Tableau 5.16 – Analyse thématique des réponses liées à la représentation des données dans le cadre du web sémantique

Les résultats nous ont permis de valider notre hypothèse :

H 2

La représentation des connaissances ne se fait pas seulement en utilisant les langages informatiques et standardisés du web sémantique, il faut une intervention humaine permettant de fournir à ces langages les données et les modèles conceptuels nécessaires pour représenter les connaissances.
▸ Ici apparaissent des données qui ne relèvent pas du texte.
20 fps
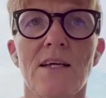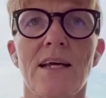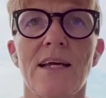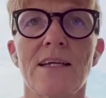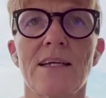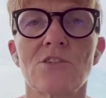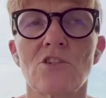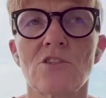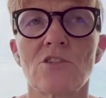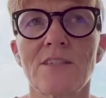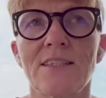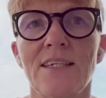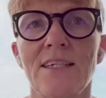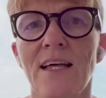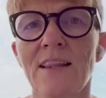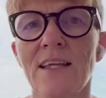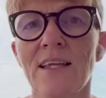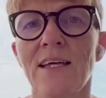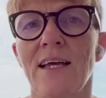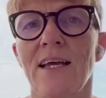And on the
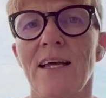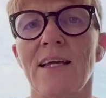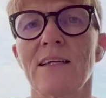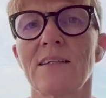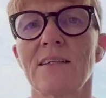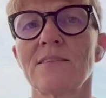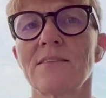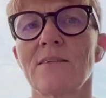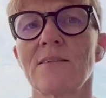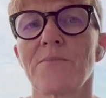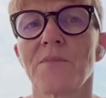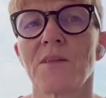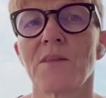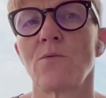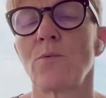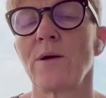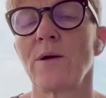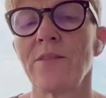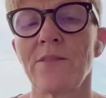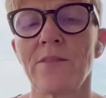other hand,
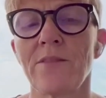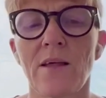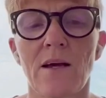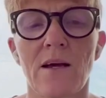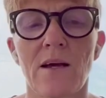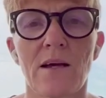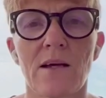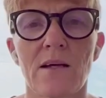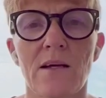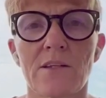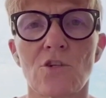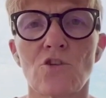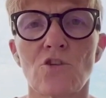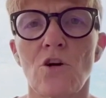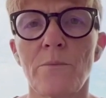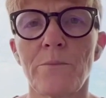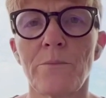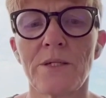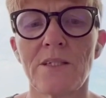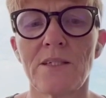when the
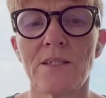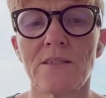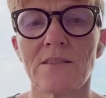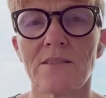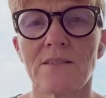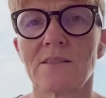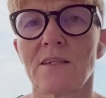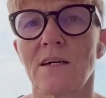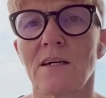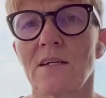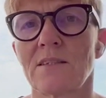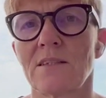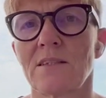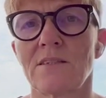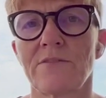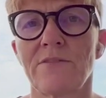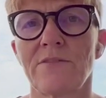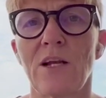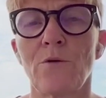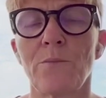companies, the
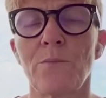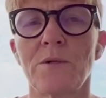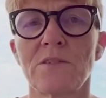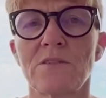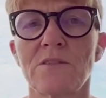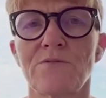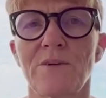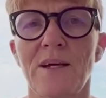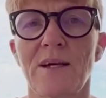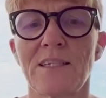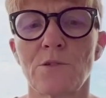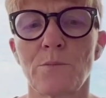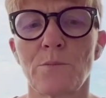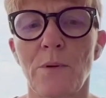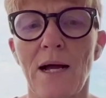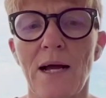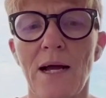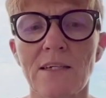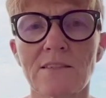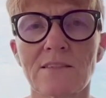developers find
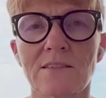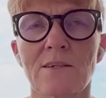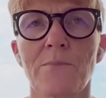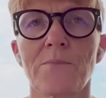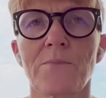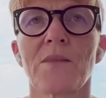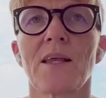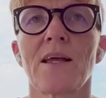bugs,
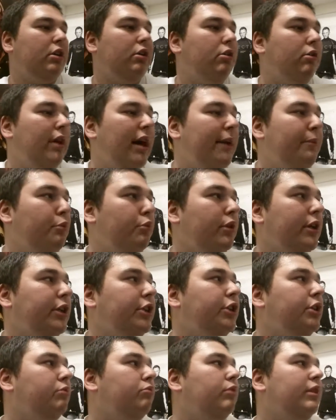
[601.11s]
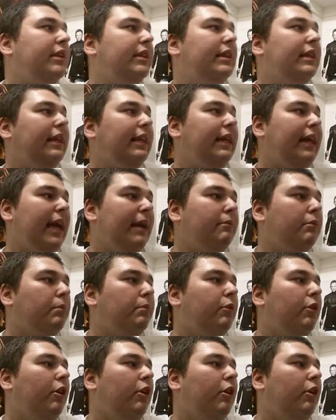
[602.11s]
collaboration with the gamer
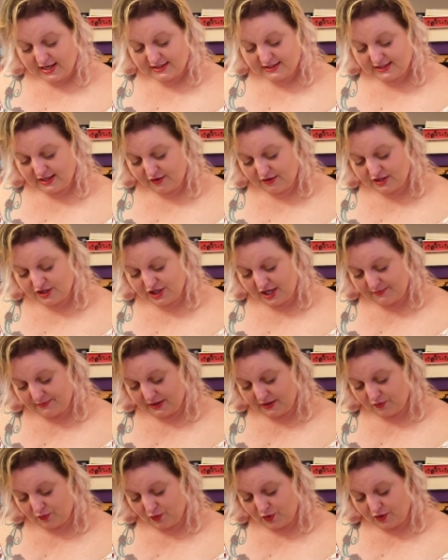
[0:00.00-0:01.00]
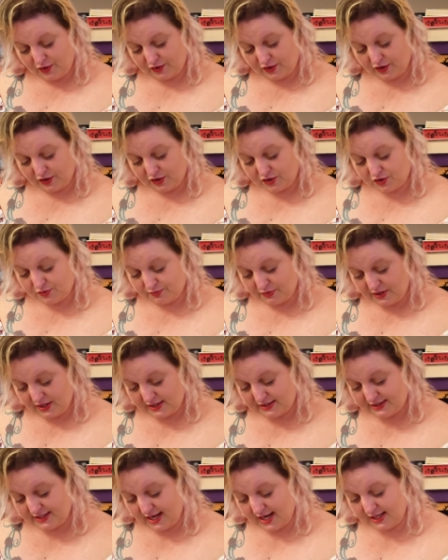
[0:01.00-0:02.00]
Terry J. Benton Walker's
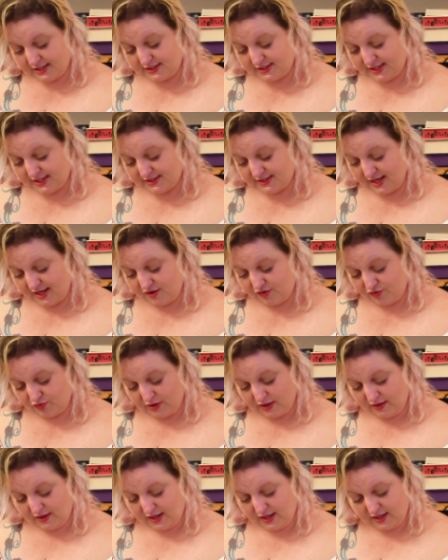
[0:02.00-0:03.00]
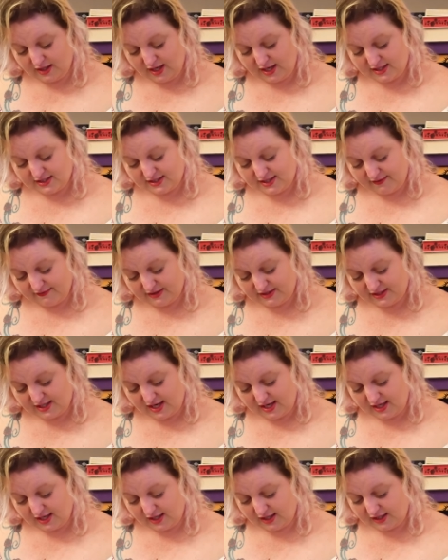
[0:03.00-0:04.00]
Blood Debts is a thrilling and
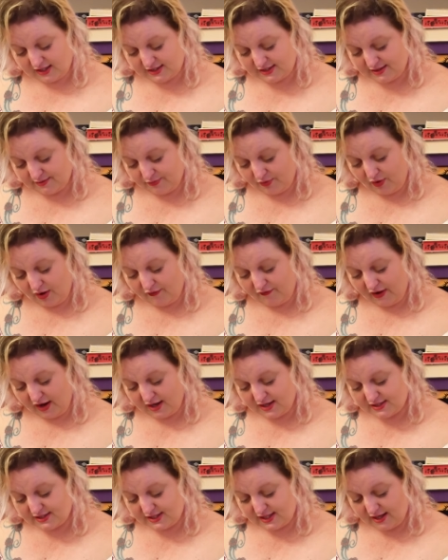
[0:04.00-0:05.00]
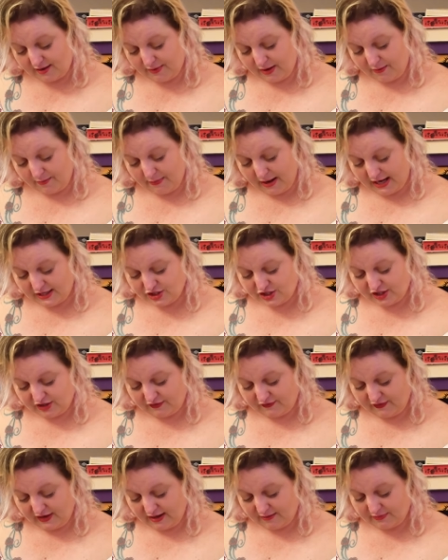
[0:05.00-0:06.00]
devastating contemporary fantasy about magic,
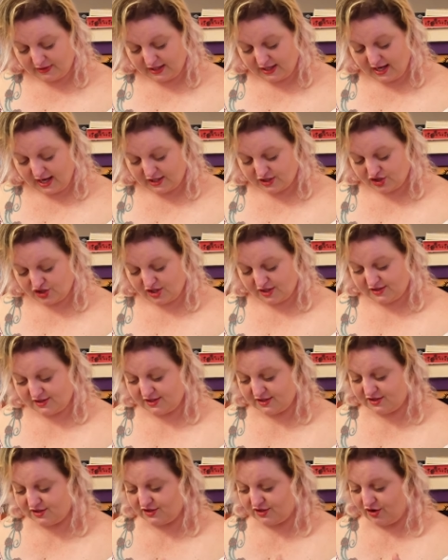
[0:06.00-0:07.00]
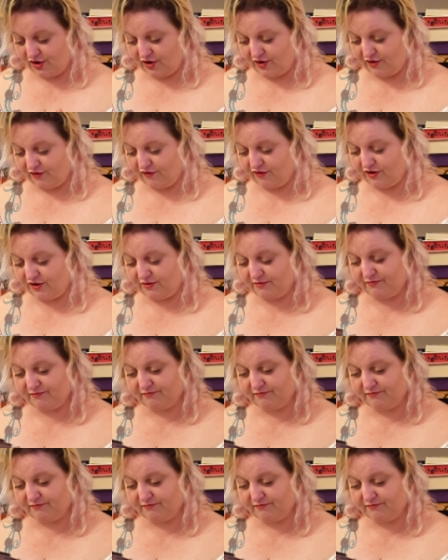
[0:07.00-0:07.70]
family, and justice served.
D'une part, l'analyse des résultats a montré que la représentation des données dans le cadre du web sémantique nécessite une médiation documentaire. Un travail intellectuel est nécessaire pour créer les liens entre les données, plus précisément, il s'agit du travail exercé par les catalogueurs. Les langages documentaires comme Rameau constituent une base conceptuelle sur laquelle les bibliothèques peuvent s'appuyer pour exposer leur données dans le web sémantique. Cela montre un retour aux langages contrôlés pour décrire et lier les données.

D'autre part, les enquêtés trouvent qu'au lieu de changer les formats utilisés en bibliothèques comme le format Marc, il faut mieux de les faire évoluer pour pouvoir diffuser les données sur le web.